Speculative Verification (SV) introduces a companion model of equal size to the drafter, using draft-companion distribution similarity \(S\) and companion acceptance probability \(A\) to predict target model acceptance probability, dynamically selecting optimal verification length to maximize goodput, achieving average 1.4x and up to 1.9x speedup over standard speculative decoding in large-batch inference.

Method¶

Key Designs¶

Companion Model Information Gain Framework: \(S = \sum_{i \in \text{vocab}} \min(P_d(t_i), P_c(t_i))\) and \(A = \min(1, P_c(t_d)/P_d(t_d))\). Observing \(S\) and \(A\) reduces acceptance probability uncertainty by 34% and improves acceptance rate by 20%.
Goodput-Based Dynamic Verification Length Scheduling: Selects \(\gamma\) maximizing expected accepted tokens per unit verification latency.
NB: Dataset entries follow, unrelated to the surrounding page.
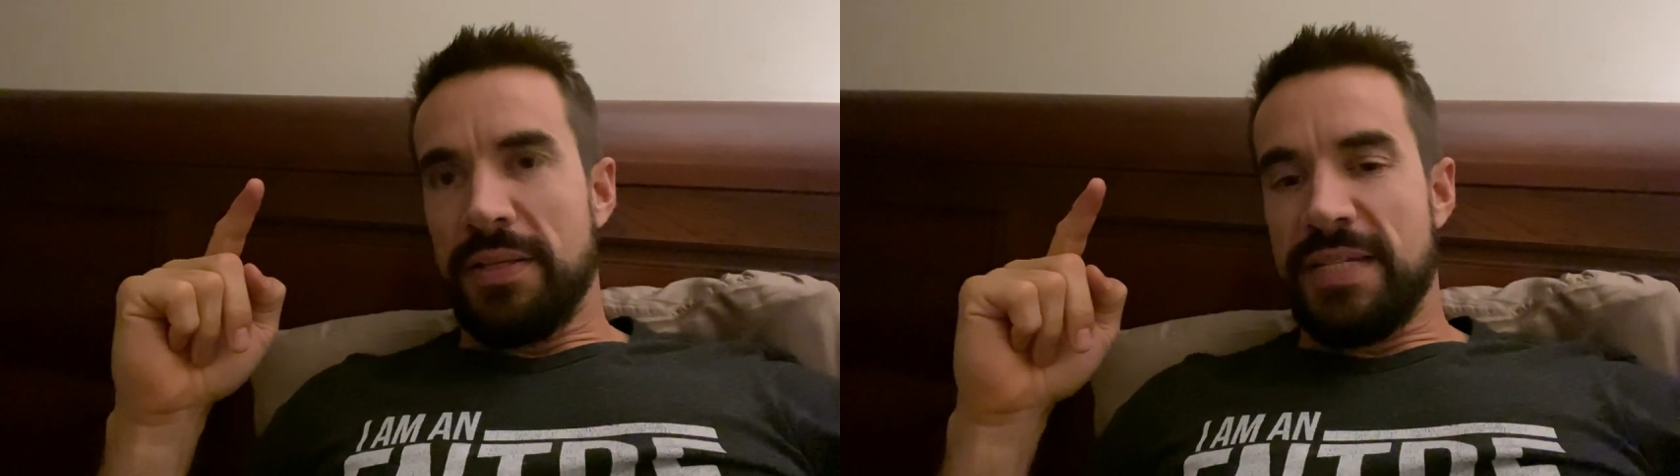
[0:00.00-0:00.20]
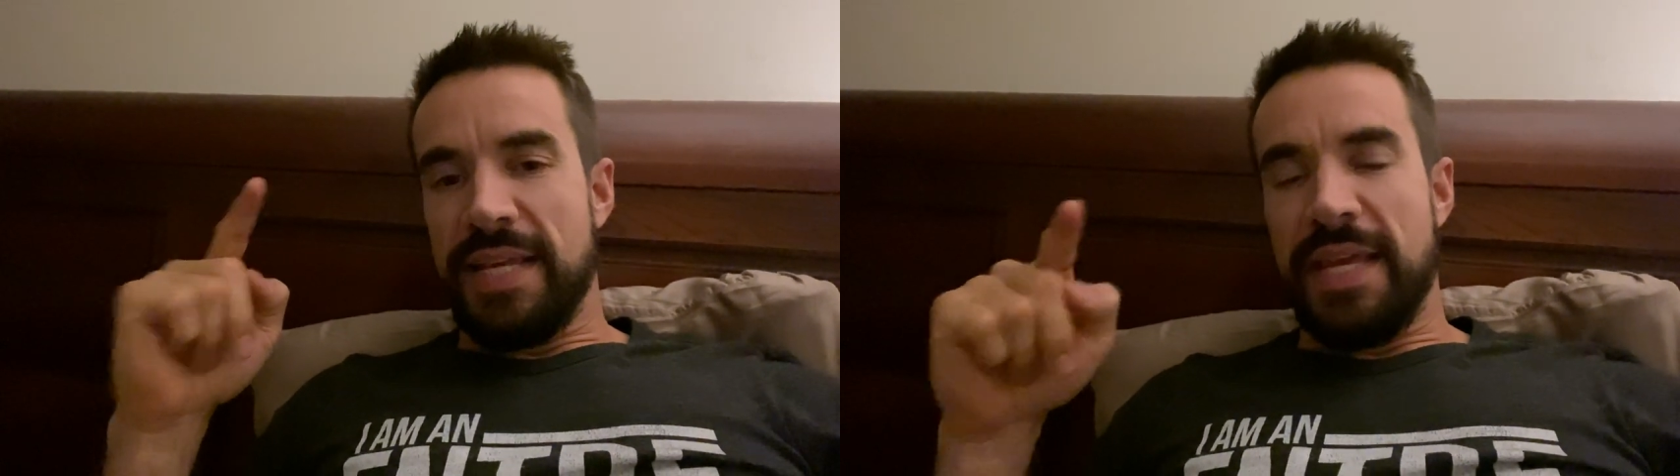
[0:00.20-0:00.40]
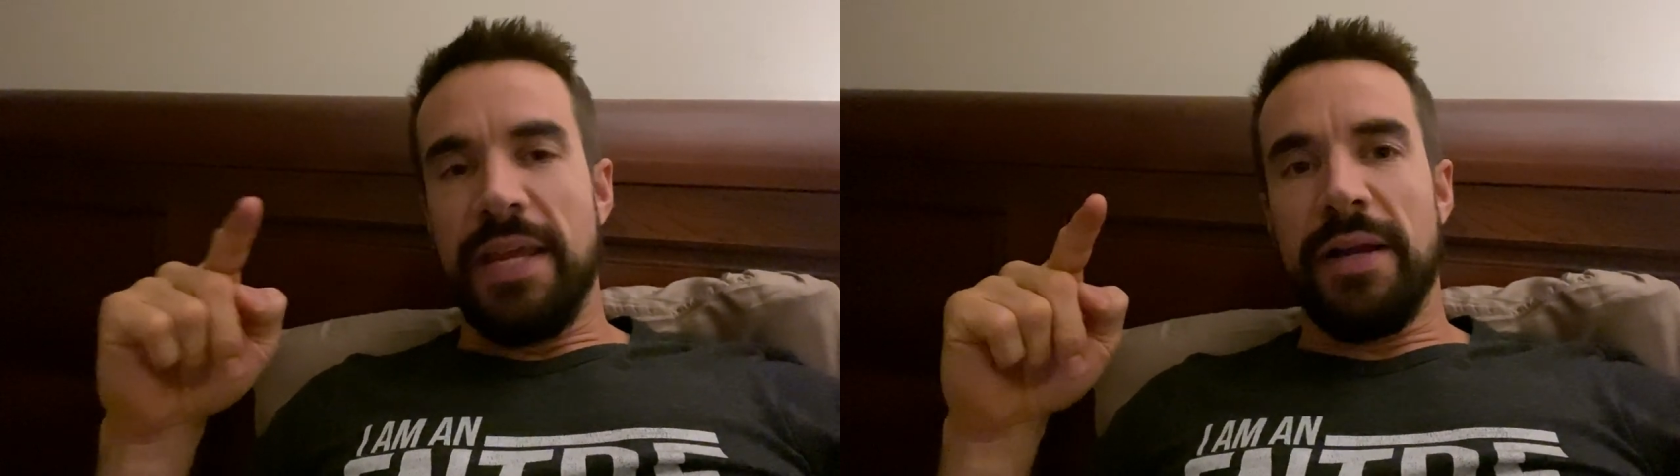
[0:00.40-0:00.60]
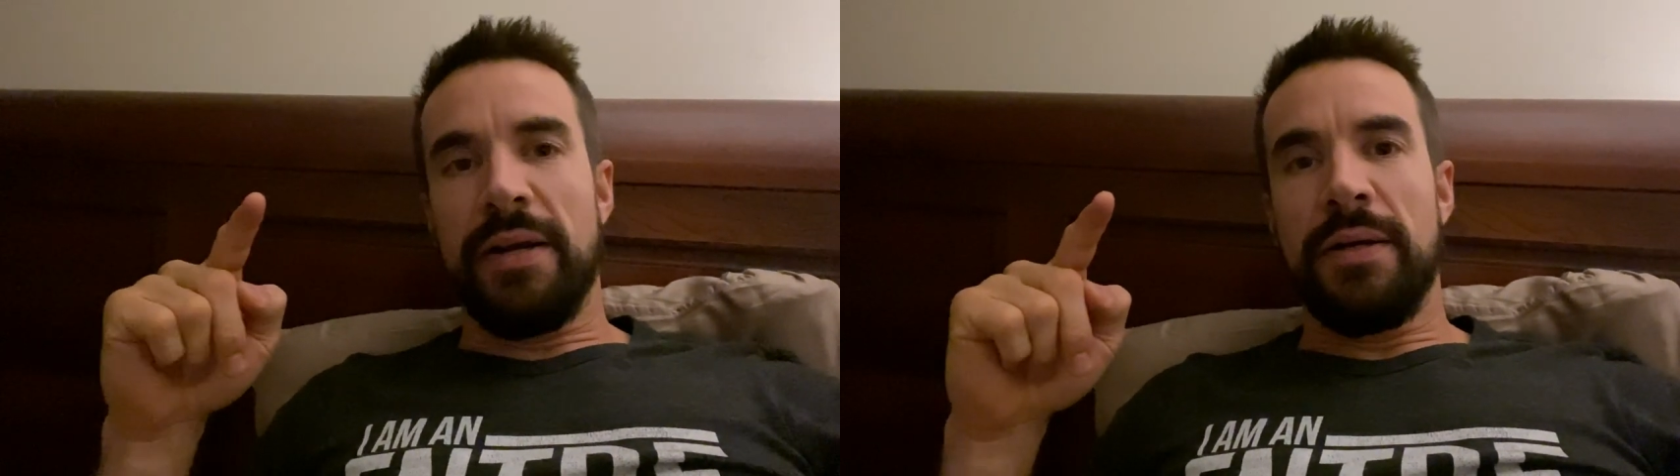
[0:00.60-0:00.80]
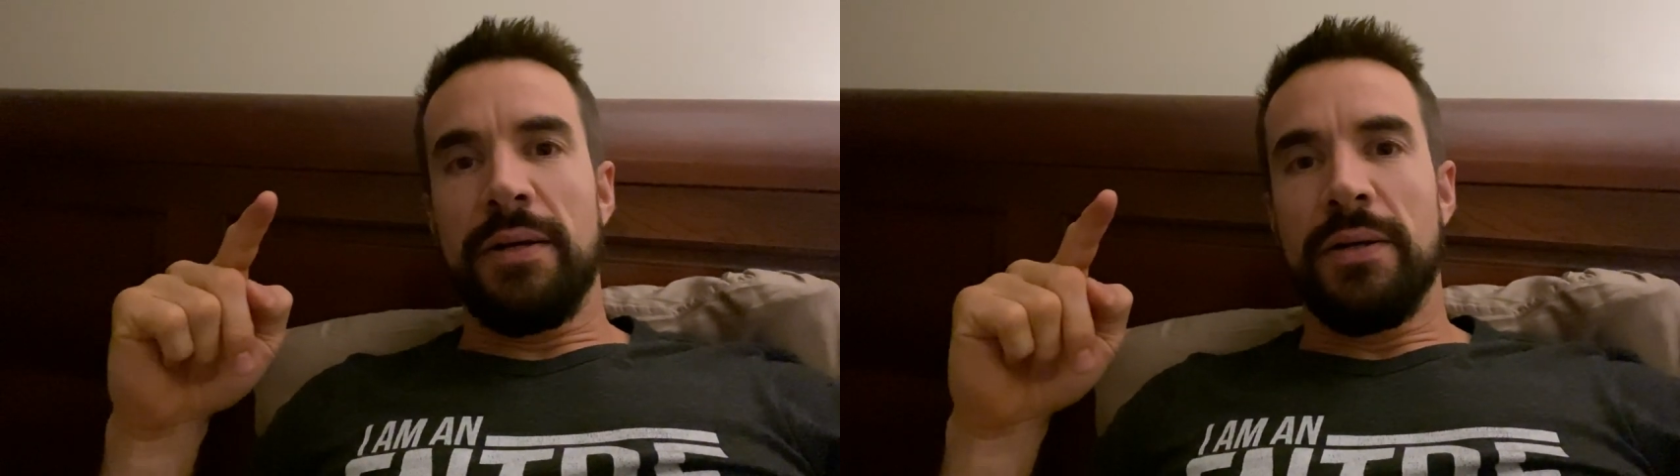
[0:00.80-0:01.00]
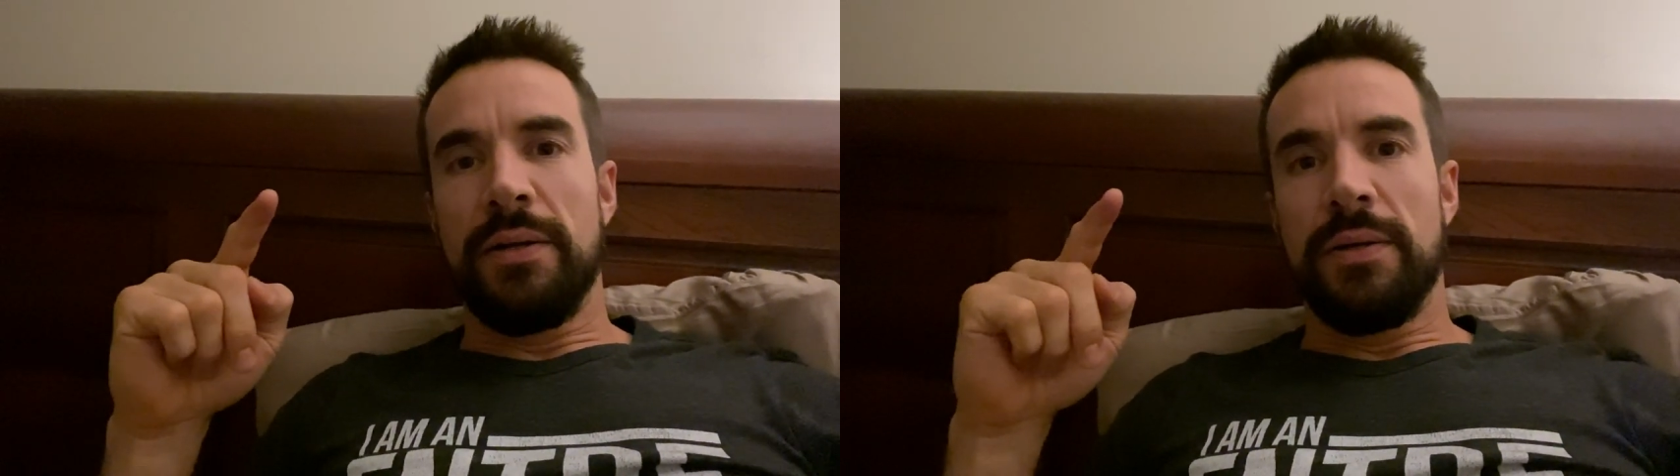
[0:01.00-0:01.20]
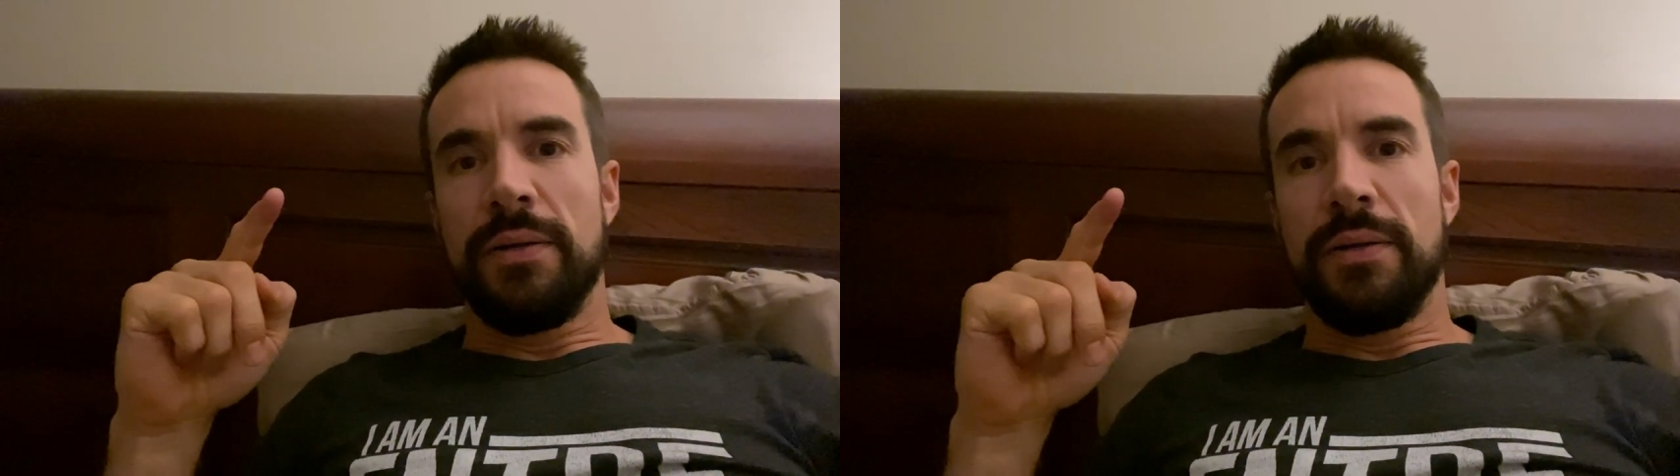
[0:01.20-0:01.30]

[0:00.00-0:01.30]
to hear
Goodput is concave in verification length, solvable via incremental search.
Execution Optimization (Overlap + Data-Parallel): Companion model adds only 1.3-5.3% compute and 2.8-8.1% memory overhead.

Key Experimental Results¶

Average 1.4x speedup over standard SD across large-batch configurations
18-45% verification TFLOPs reduction
Positive information gain observed across 90 public model combinations

Highlights & Insights¶

Information-theoretic perspective is elegant: requiring only positive information gain (weak assumption) makes the method broadly applicable
Particularly valuable for large-batch scenarios where SD's benefits diminish most

Rating¶

Novelty: ⭐⭐⭐⭐⭐
Experimental Thoroughness: ⭐⭐⭐⭐⭐
Writing Quality: ⭐⭐⭐⭐
Value: ⭐⭐⭐⭐⭐